The FBI believes the industry interim standard would be sufficient if nine additional capabilities, known as the punch list, were added. These are beyond the scope of CALEA, according to the industry and privacy advocates.

When the FCC released its NPRM last fall, it tentatively concluded five of the items fell within the scope of CALEA, three went beyond the scope of CALEA and it did not rule on the final item.

This decision is being debated among the commissioners’ offices-a process known as circulation-and a decision is expected shortly.

C-block and the buildout

Due to his previous employment, Sugrue is recused from discussing how the FCC is handling the C-block PCS auction fallout, but many in industry expect the FCC to take a second look at this issue now that NextWave Personal Communications Inc. won another round in its bankruptcy proceeding.

Following NextWave’s win over the FCC in bankruptcy court, Airadigm Communications filed a bankruptcy petition. If others follow in Airadigm’s footsteps, the FCC may have no other choice than to change the way it handles bankrupt operators.

The process so far has been to fight the companies in bankruptcy court, claiming that the original bid price was the amount owed. In lieu of payment, the FCC was willing to take back the licenses but would not agree to refund any money paid. The three largest C-block players-NextWave, Pocket Communications Inc. and General Wireless Inc.-all declared bankruptcy to avoid this result.

In the meantime, the FCC may prevail in its attempt to get legislative authority to take spectrum off-the-table in bankruptcy proceedings.

Sen. Judd Gregg (R-N.H.), chairman of the commerce, justice, state and the judiciary subcommittee of the Senate Appropriations Committee, included language that would allow the agency to take back licenses tied up in bankruptcy, including licenses held by NextWave and GWI.

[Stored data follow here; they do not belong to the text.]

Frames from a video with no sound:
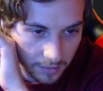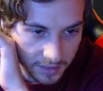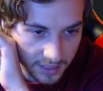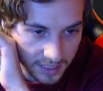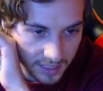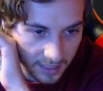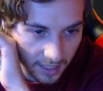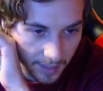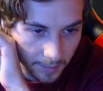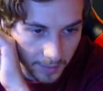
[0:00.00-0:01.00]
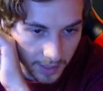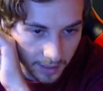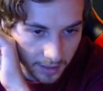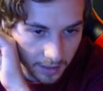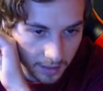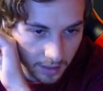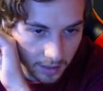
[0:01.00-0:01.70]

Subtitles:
don't see an M mean.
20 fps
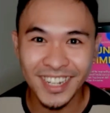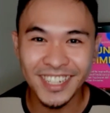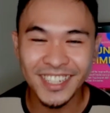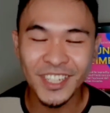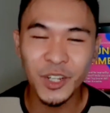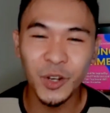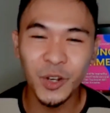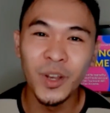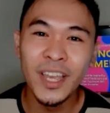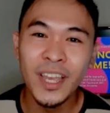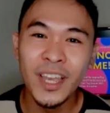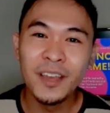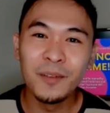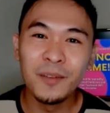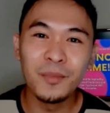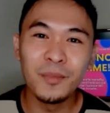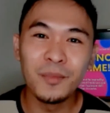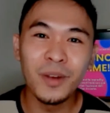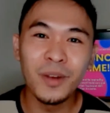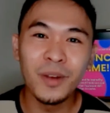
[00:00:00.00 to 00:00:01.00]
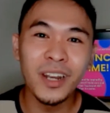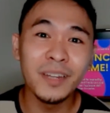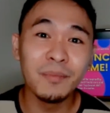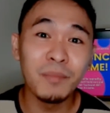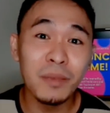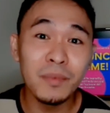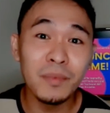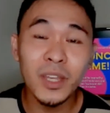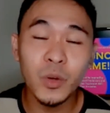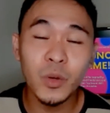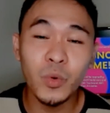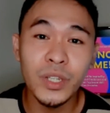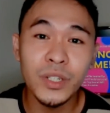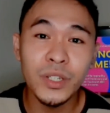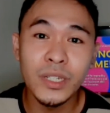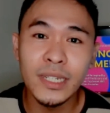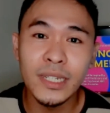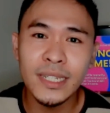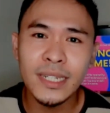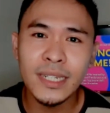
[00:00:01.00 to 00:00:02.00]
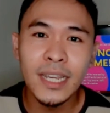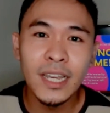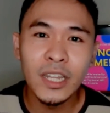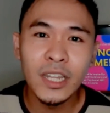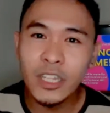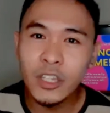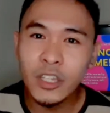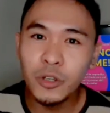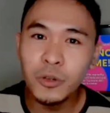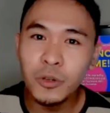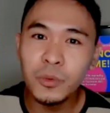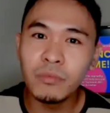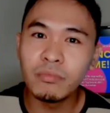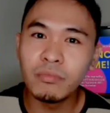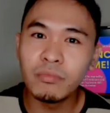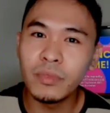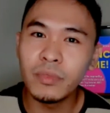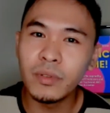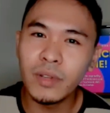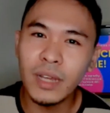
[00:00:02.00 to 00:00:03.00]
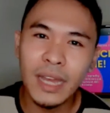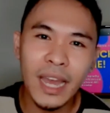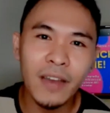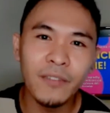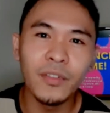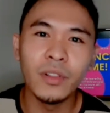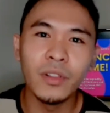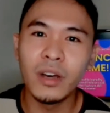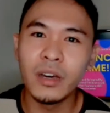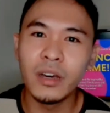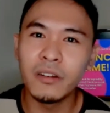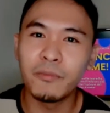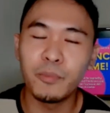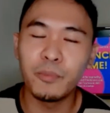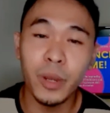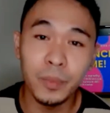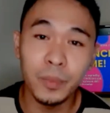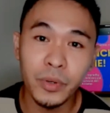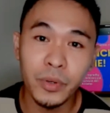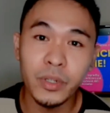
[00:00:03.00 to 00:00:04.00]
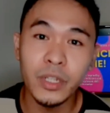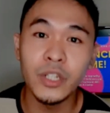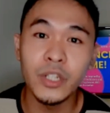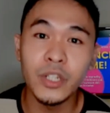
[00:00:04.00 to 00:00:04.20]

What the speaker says: So Marian, maybe the question is, did you have a lot of preparation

Similar language was not included in
the House version of the bill so a conference committee will debate the issue when Congress returns from its August recess.

Meanwhile, the five-year buildout dates for the A- and B-blocks are fast approaching and industry watchers are wondering what, if anything, the FCC will do to monitor the state of the buildout.

Licensees holding 30 megahertz blocks must provide service to at least one-third of the population in the license area within five years and two-thirds of the population in 10 years. The FCC awarded 99 licenses in the A- and B-blocks on June 23, 1995.